(Collected data entries)

- Opening Delimiter -

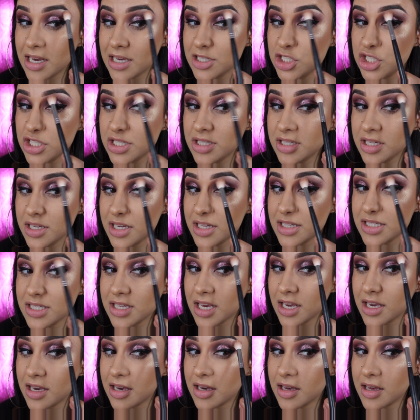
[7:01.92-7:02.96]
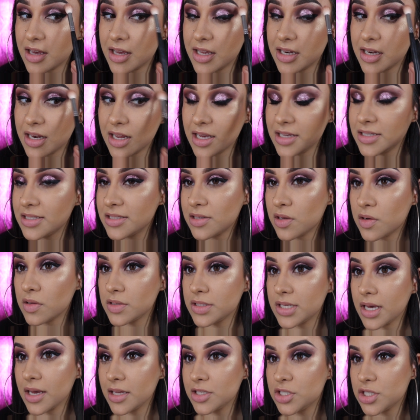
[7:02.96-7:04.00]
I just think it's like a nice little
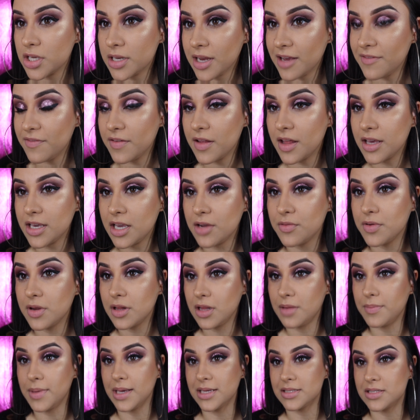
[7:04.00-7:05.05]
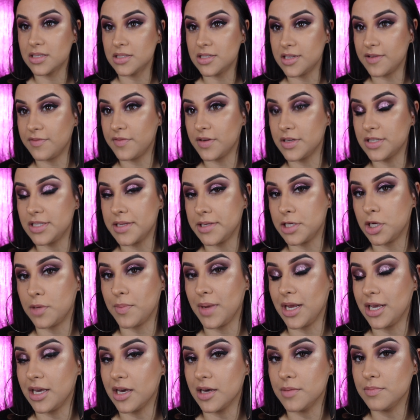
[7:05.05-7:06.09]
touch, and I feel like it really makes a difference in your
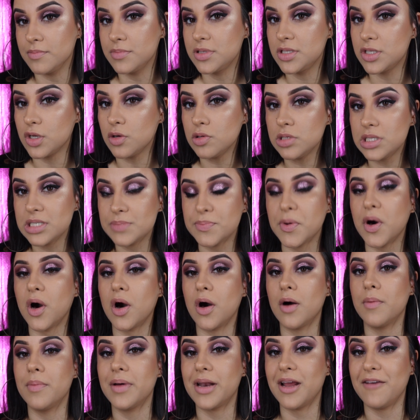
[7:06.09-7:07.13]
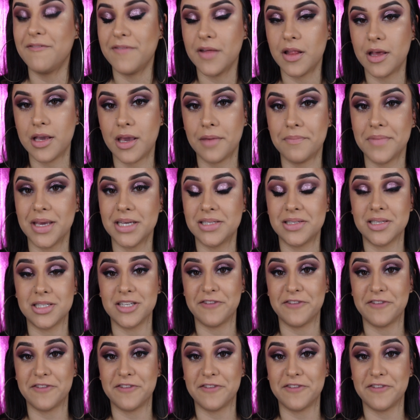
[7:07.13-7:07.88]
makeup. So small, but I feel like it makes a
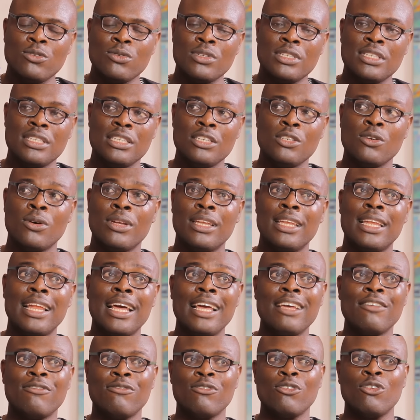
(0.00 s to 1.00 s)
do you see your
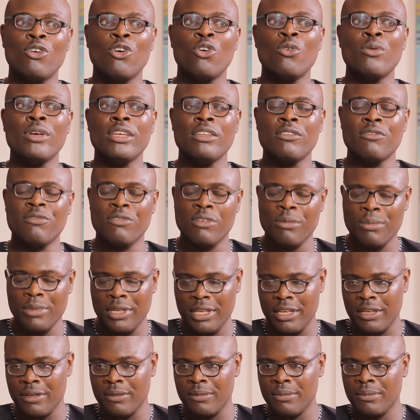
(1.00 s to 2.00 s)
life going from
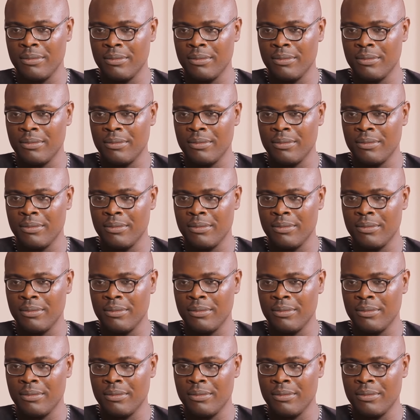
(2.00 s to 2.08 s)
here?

- Closing Delimiter -

* Problem to work on
All of the entries above are to be restated word for word, minus the images.

* Response to the task
[7:01.92-7:02.96]
[7:02.96-7:04.00]
I just think it's like a nice little
[7:04.00-7:05.05]
[7:05.05-7:06.09]
touch, and I feel like it really makes a difference in your
[7:06.09-7:07.13]
[7:07.13-7:07.88]
makeup. So small, but I feel like it makes a
(0.00 s to 1.00 s)
do you see your
(1.00 s to 2.00 s)
life going from
(2.00 s to 2.08 s)
here?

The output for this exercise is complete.